Spina Bifida is one of those roads. A hard road at times, but beautiful destinations and futures. So many awesome people that we've come to know along the way. We support one another, and that's what love is. To all those out there, you know who you are. Thank you for your friendship, love, companionship, and for simply caring. 


Day # 30 



Day # 31

Having a child born with Spina Bifida does not make me any stronger, wiser, or more courageous than any other mom. I've simply learned to adapt to our new life because I love my child, and well, do I really have another choice?
There is one saying that I've heard often, and am starting to dread hearing. "God only gives special kids to special people." With all due respect, I am beginning to dislike that saying. I smile on the outside, but scream on the inside.

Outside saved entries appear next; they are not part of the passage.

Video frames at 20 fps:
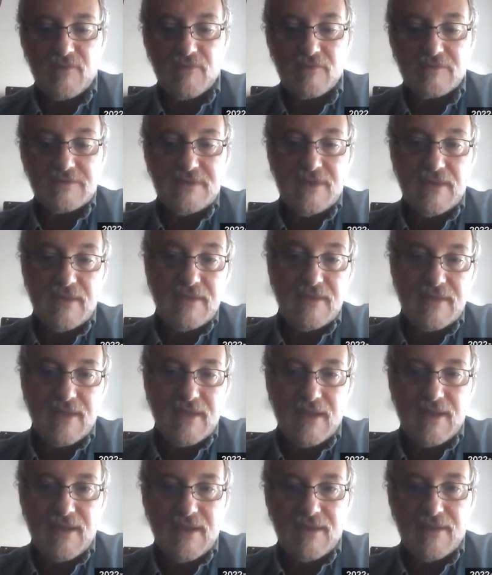
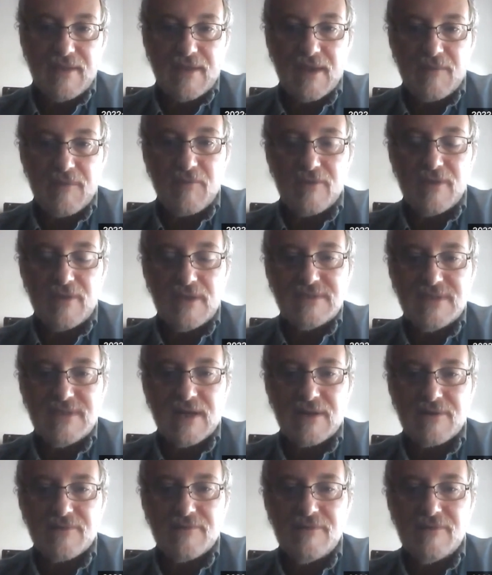occidental, digamos, del
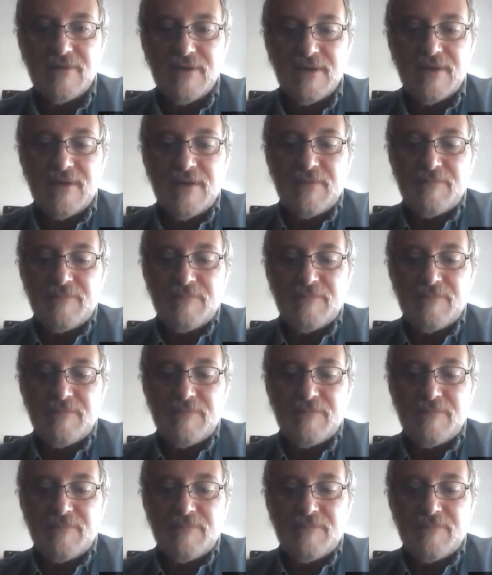Chaco,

I know that people mean the best by it, but its not what moms of special needs kids need to hear. And its also not the truth. The truth is that God can give anyone, even you, a child with special needs.

I never thought it would happen to me. But it has, and I wouldn't ever change it!
So next time you see a special needs child out with their family, remember this.
"God doesn't give children with special needs to strong people; He gives children with special needs to ordinary, weak people and then gives them strength. Raising a child with special needs doesn't take a special family, it makes a special family."